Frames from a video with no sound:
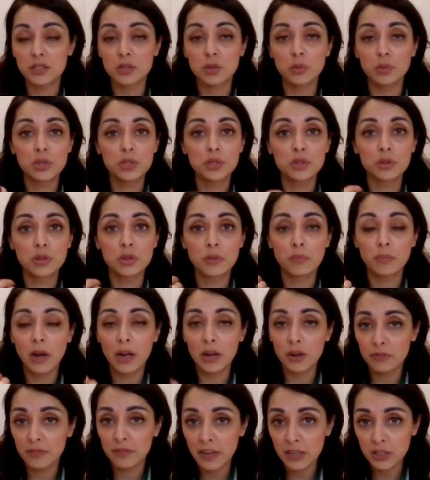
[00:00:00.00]
So we do the
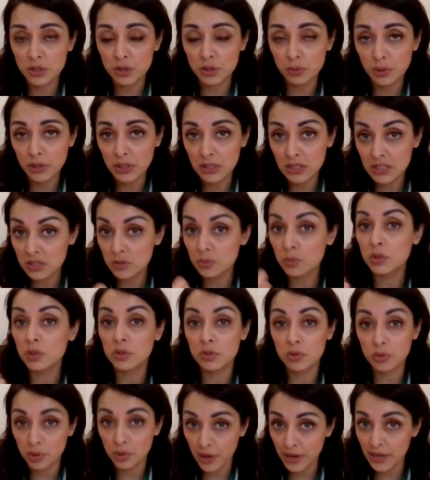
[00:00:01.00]
myofascial release. We
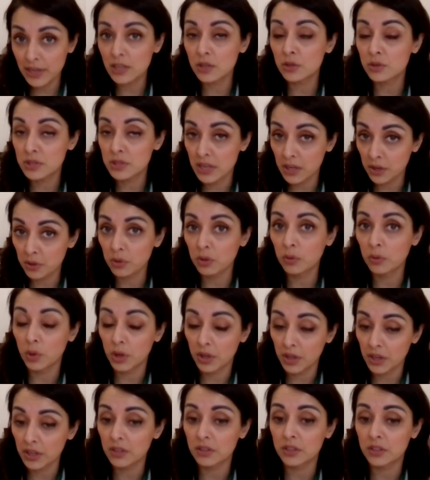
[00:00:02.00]
do craniosacral
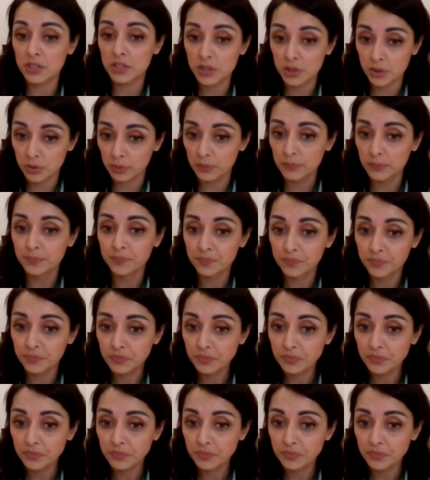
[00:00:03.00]
work here too.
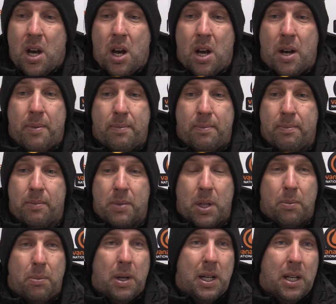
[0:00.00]
um,
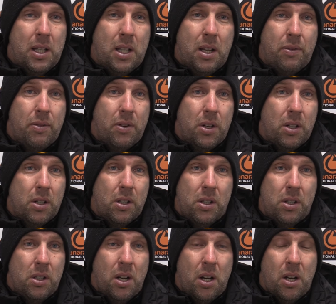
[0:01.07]
completely different
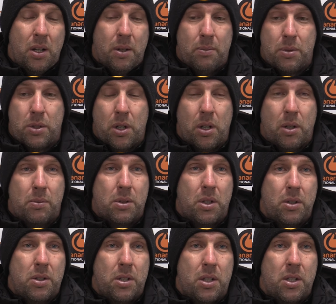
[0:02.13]
um,
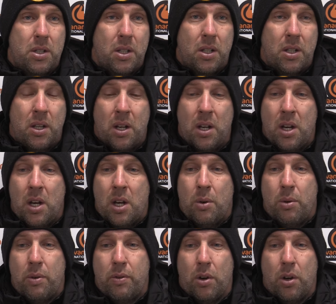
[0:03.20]
circumstances, and
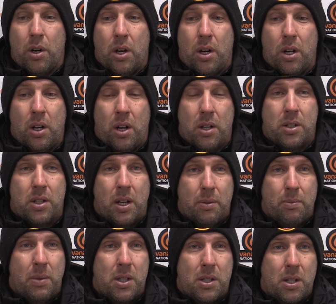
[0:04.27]
we've got to, like I
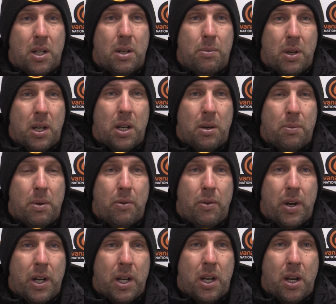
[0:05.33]
say, mentally be be
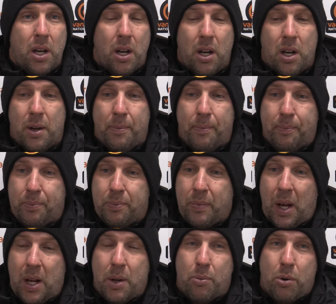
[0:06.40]
ready um,
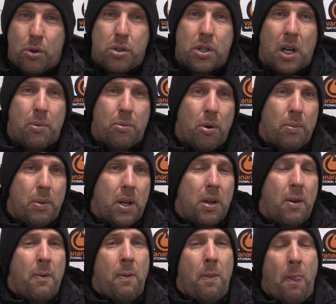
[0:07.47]
and approach the game properly
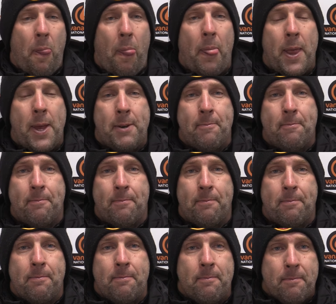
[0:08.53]
how's the squad
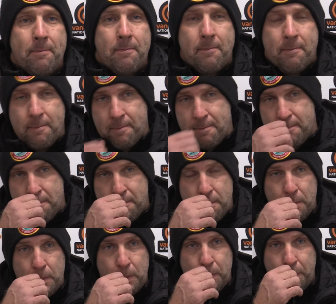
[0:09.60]
looking ahead of it, and how's
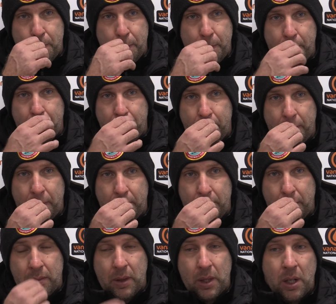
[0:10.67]
the preparation been going
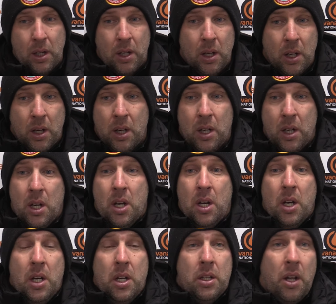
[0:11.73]
into it?
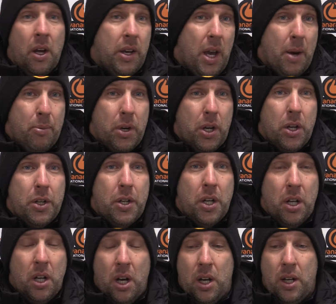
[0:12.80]
Oh yeah, pretty good.
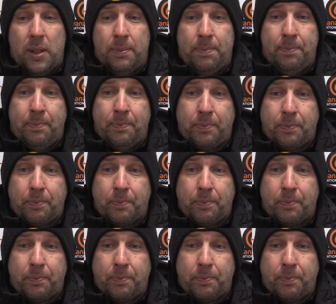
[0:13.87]
Um,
***
Work request:
Please reproduce the material above word for word, without its images.

Solution to the problem:
Frames from a video with no sound:
[00:00:00.00]
So we do the
[00:00:01.00]
myofascial release. We
[00:00:02.00]
do craniosacral
[00:00:03.00]
work here too.
[0:00.00]
um,
[0:01.07]
completely different
[0:02.13]
um,
[0:03.20]
circumstances, and
[0:04.27]
we've got to, like I
[0:05.33]
say, mentally be be
[0:06.40]
ready um,
[0:07.47]
and approach the game properly
[0:08.53]
how's the squad
[0:09.60]
looking ahead of it, and how's
[0:10.67]
the preparation been going
[0:11.73]
into it?
[0:12.80]
Oh yeah, pretty good.
[0:13.87]
Um,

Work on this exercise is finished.